Among the records below, find the lines that contain "frames" and copy each of them.

[Source data]
"""
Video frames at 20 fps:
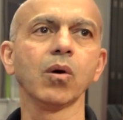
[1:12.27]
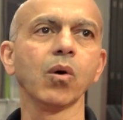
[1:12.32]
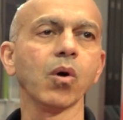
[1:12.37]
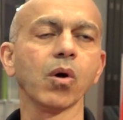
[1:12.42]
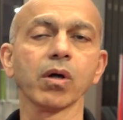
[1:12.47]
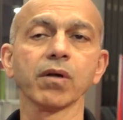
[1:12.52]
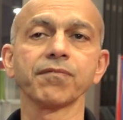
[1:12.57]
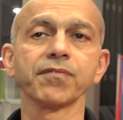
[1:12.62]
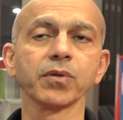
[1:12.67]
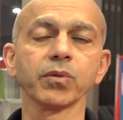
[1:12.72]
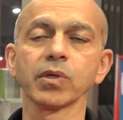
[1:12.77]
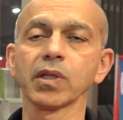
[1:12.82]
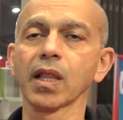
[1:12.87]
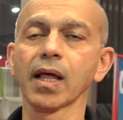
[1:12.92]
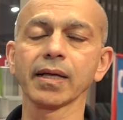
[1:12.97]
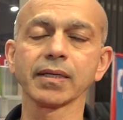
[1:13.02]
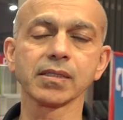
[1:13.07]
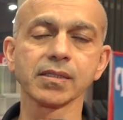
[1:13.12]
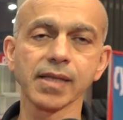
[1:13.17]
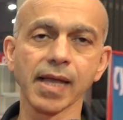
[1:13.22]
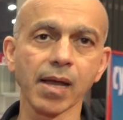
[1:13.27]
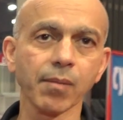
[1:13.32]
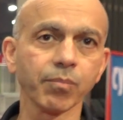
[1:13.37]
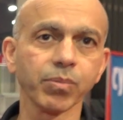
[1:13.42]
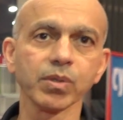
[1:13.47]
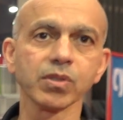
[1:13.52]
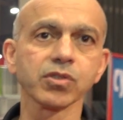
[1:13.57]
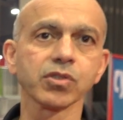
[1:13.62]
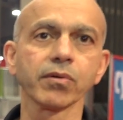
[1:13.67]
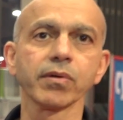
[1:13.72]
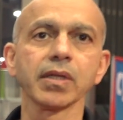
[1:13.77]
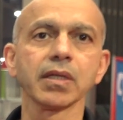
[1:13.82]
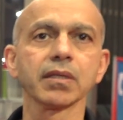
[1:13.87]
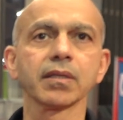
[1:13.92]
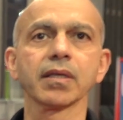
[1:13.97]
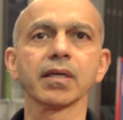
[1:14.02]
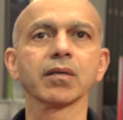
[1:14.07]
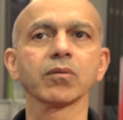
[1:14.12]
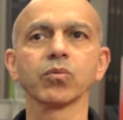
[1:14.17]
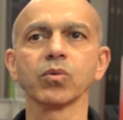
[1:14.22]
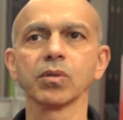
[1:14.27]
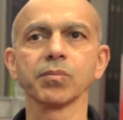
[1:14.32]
or if you would like samples or anything,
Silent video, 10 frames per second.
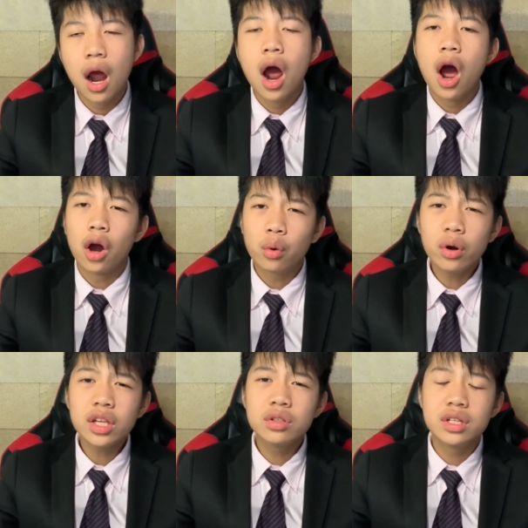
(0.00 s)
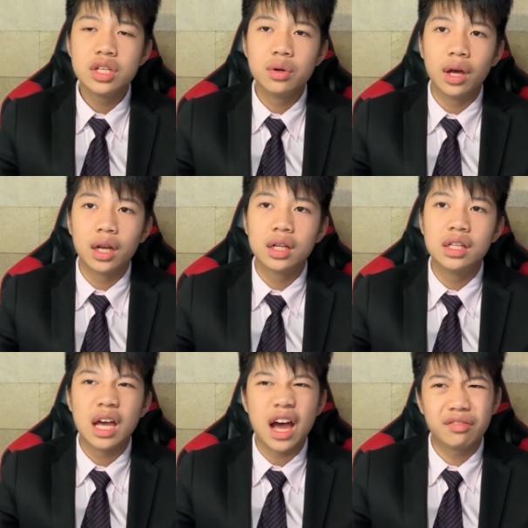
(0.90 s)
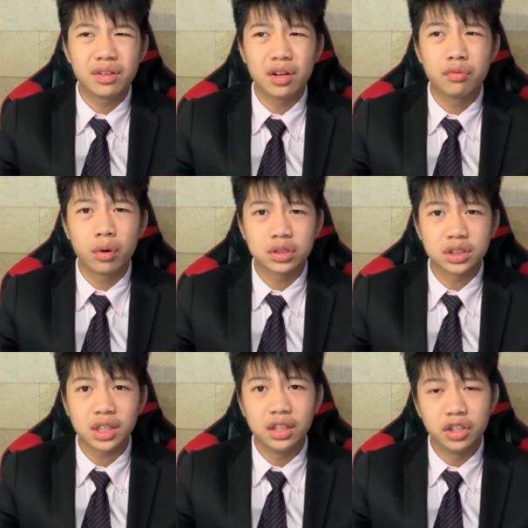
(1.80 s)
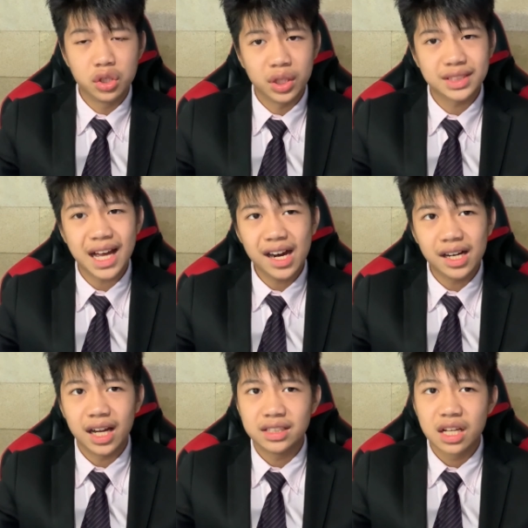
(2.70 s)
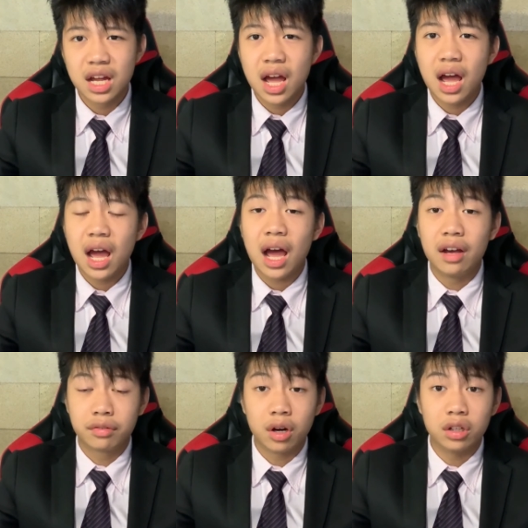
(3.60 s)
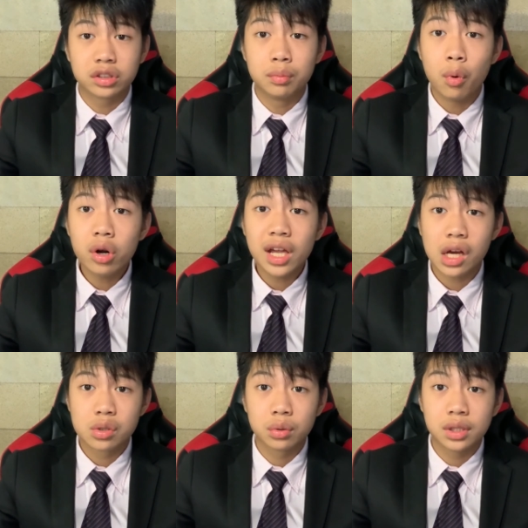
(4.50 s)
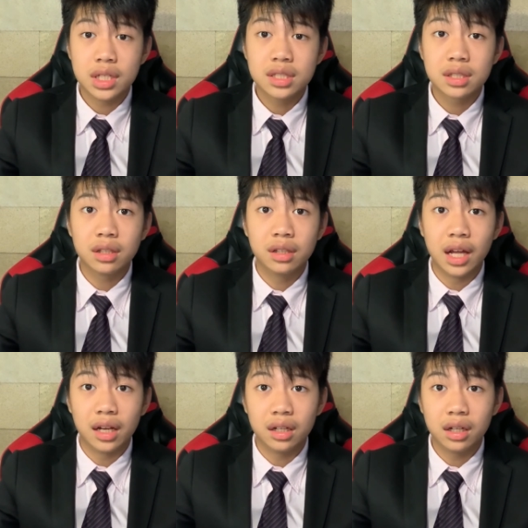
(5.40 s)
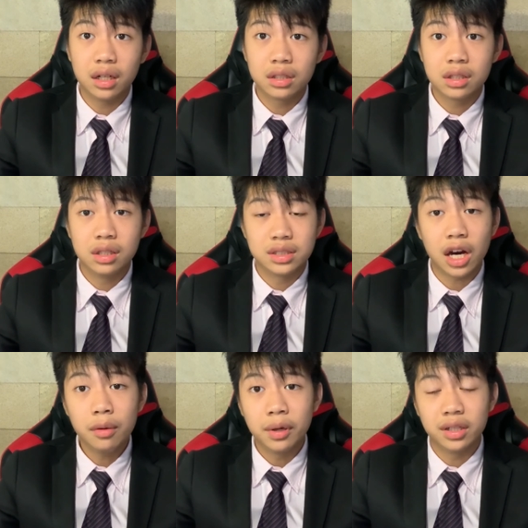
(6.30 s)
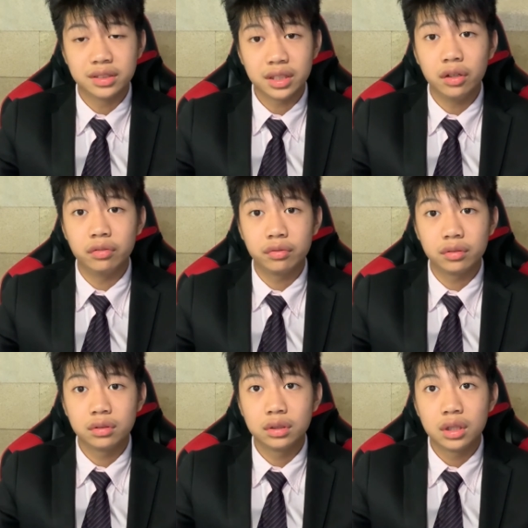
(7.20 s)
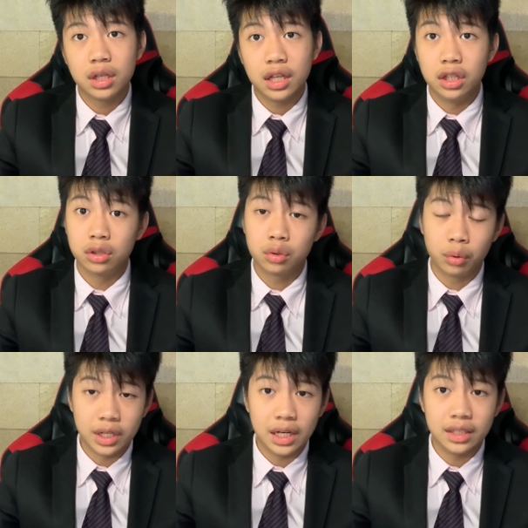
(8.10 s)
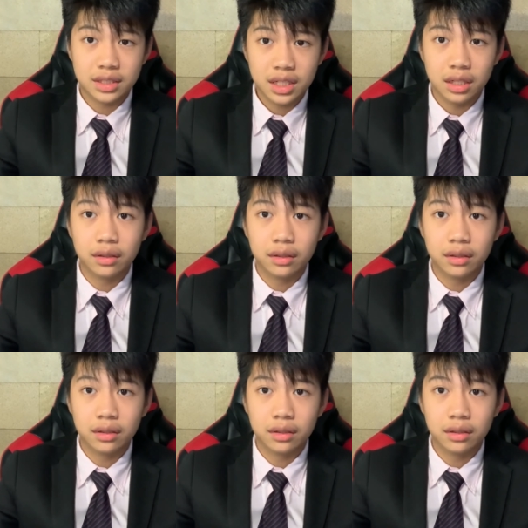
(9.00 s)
According to the UN, the Afghan forces and their US allies have caused more casualties than the Taliban itself in 2019.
"""
_Answer area_.
Video frames at 20 fps:
Silent video, 10 frames per second.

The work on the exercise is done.